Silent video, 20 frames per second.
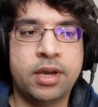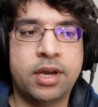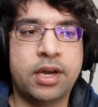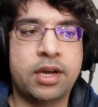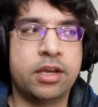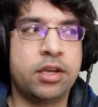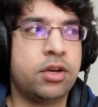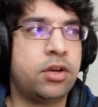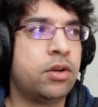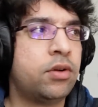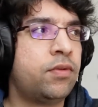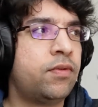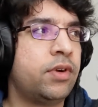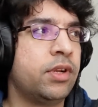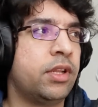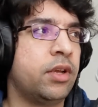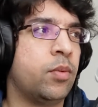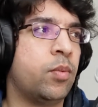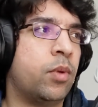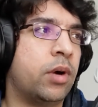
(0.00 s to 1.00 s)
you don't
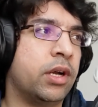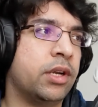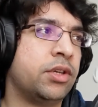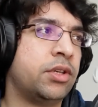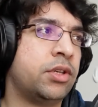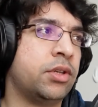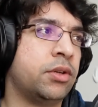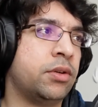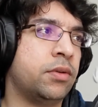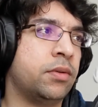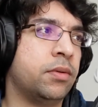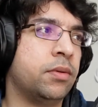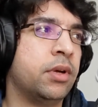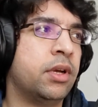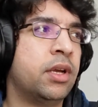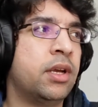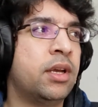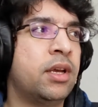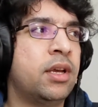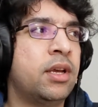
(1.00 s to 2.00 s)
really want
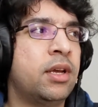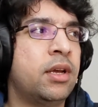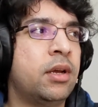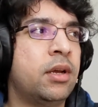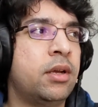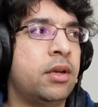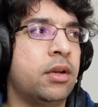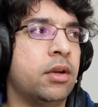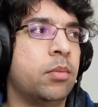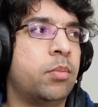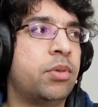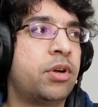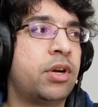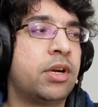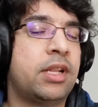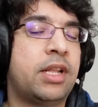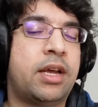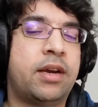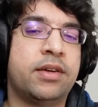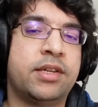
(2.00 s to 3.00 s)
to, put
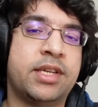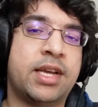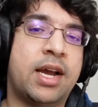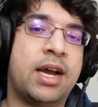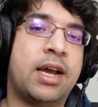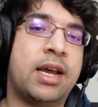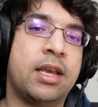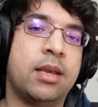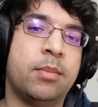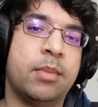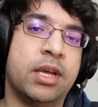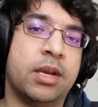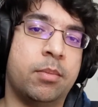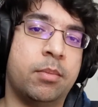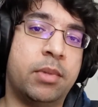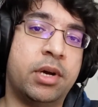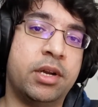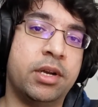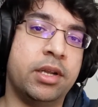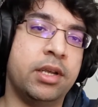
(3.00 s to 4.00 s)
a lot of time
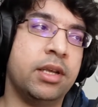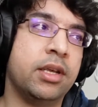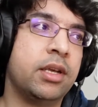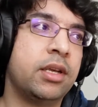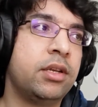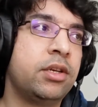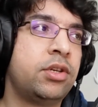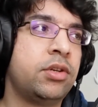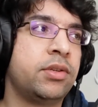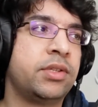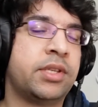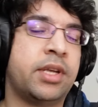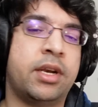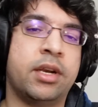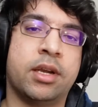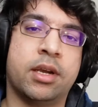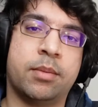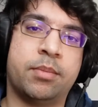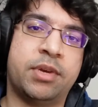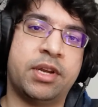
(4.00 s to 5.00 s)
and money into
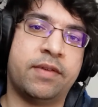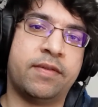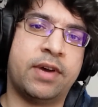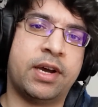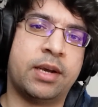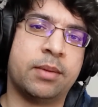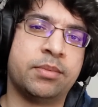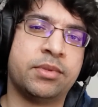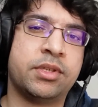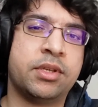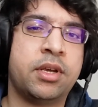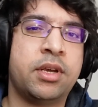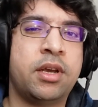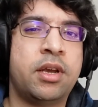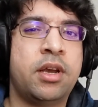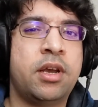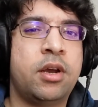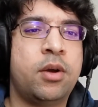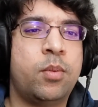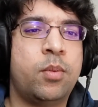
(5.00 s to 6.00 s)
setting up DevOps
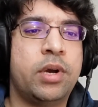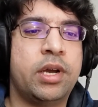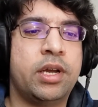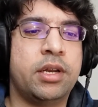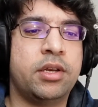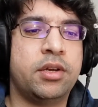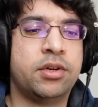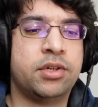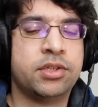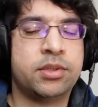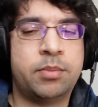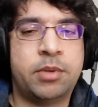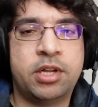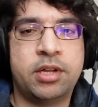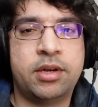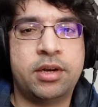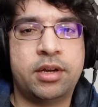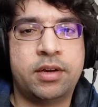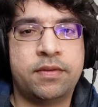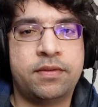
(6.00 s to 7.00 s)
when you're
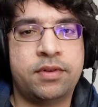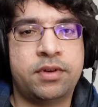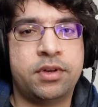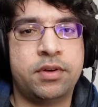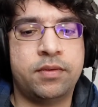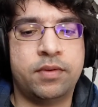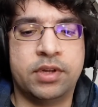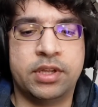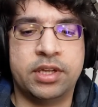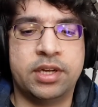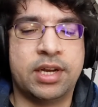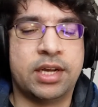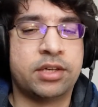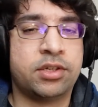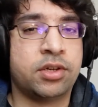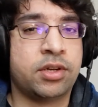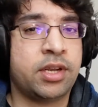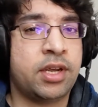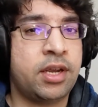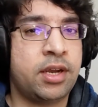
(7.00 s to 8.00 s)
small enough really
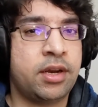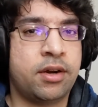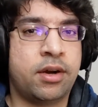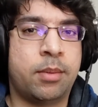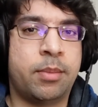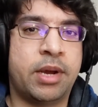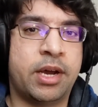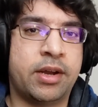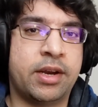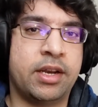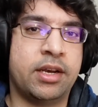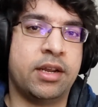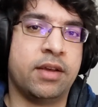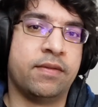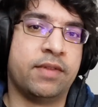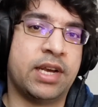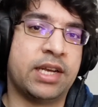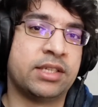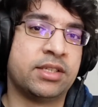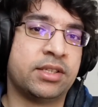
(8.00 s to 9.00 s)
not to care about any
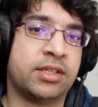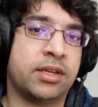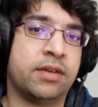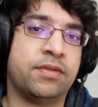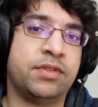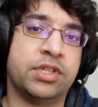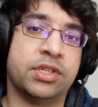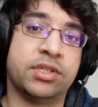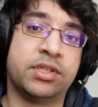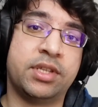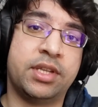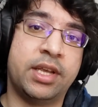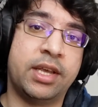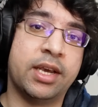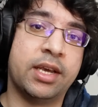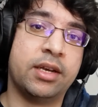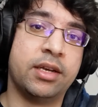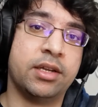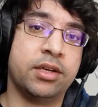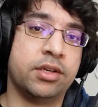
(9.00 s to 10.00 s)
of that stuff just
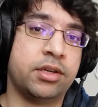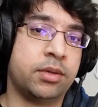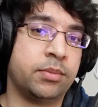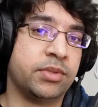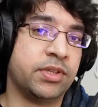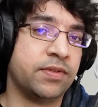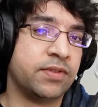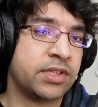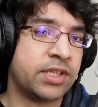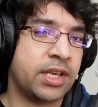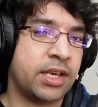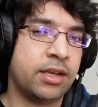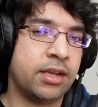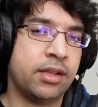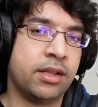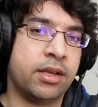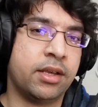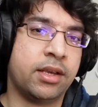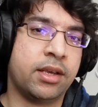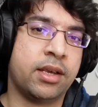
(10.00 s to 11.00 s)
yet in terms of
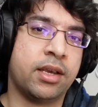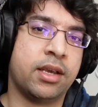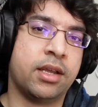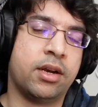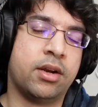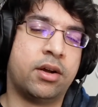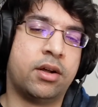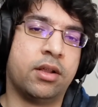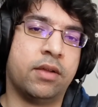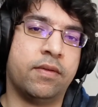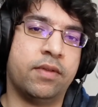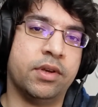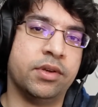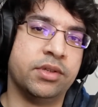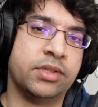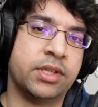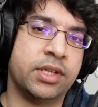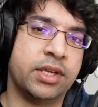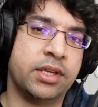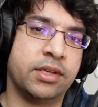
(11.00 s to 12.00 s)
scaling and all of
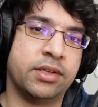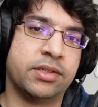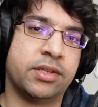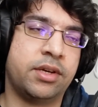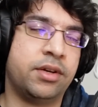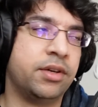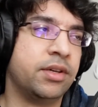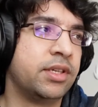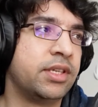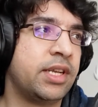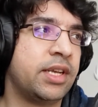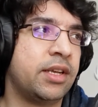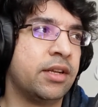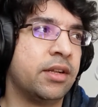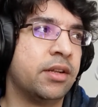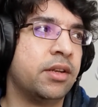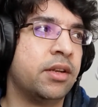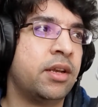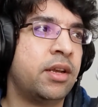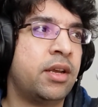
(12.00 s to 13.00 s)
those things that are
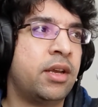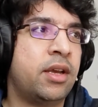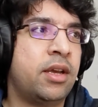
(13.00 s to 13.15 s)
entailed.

******

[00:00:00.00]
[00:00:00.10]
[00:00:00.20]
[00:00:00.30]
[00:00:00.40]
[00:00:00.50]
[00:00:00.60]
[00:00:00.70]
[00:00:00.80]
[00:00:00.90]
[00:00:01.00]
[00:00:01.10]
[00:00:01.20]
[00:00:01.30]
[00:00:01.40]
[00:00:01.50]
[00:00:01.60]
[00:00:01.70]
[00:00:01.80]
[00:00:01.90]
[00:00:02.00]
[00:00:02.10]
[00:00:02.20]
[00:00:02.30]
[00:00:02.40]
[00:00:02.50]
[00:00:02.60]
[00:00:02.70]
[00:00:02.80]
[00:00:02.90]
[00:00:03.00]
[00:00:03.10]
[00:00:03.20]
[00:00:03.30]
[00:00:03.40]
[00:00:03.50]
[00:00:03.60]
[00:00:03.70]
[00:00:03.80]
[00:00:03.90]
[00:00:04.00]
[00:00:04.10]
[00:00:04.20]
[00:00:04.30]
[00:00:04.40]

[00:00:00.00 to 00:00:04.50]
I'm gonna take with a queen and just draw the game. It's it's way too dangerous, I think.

******

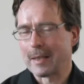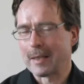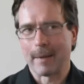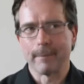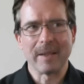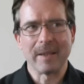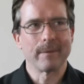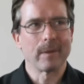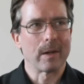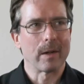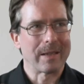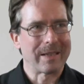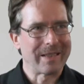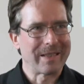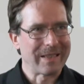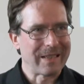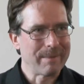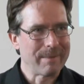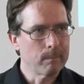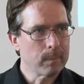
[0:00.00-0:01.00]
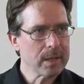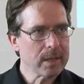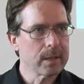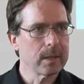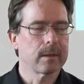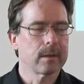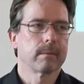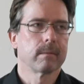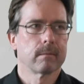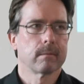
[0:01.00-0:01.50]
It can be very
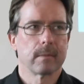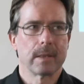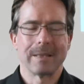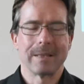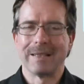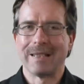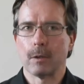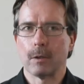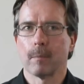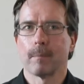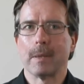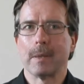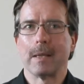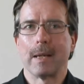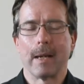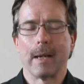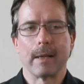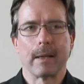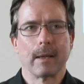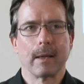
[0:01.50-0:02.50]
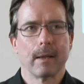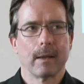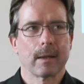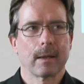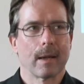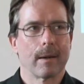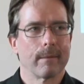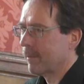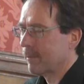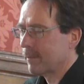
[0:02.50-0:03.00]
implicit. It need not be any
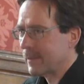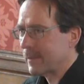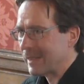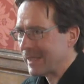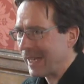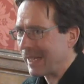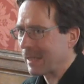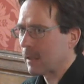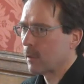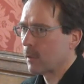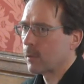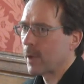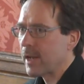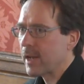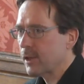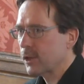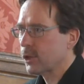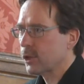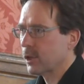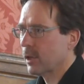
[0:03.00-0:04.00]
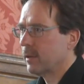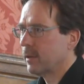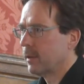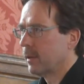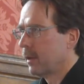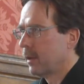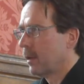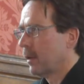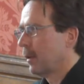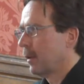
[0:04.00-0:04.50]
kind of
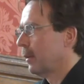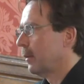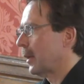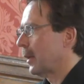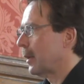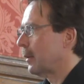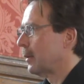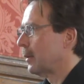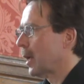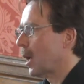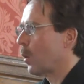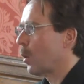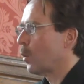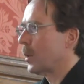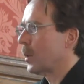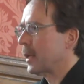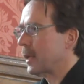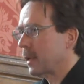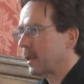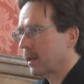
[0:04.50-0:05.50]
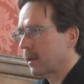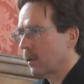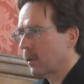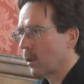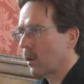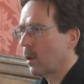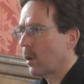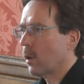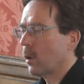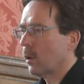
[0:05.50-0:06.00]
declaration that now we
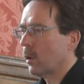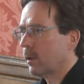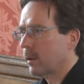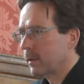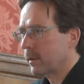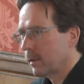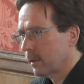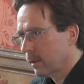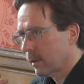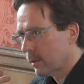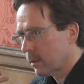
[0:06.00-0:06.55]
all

******

◆ **Your goal**
Copy the lines above exactly. Start with the line containing "[00:00:02.20]", end with the line containing "[00:00:04.40]", and include both.

◆ **Solution**
[00:00:02.20]
[00:00:02.30]
[00:00:02.40]
[00:00:02.50]
[00:00:02.60]
[00:00:02.70]
[00:00:02.80]
[00:00:02.90]
[00:00:03.00]
[00:00:03.10]
[00:00:03.20]
[00:00:03.30]
[00:00:03.40]
[00:00:03.50]
[00:00:03.60]
[00:00:03.70]
[00:00:03.80]
[00:00:03.90]
[00:00:04.00]
[00:00:04.10]
[00:00:04.20]
[00:00:04.30]
[00:00:04.40]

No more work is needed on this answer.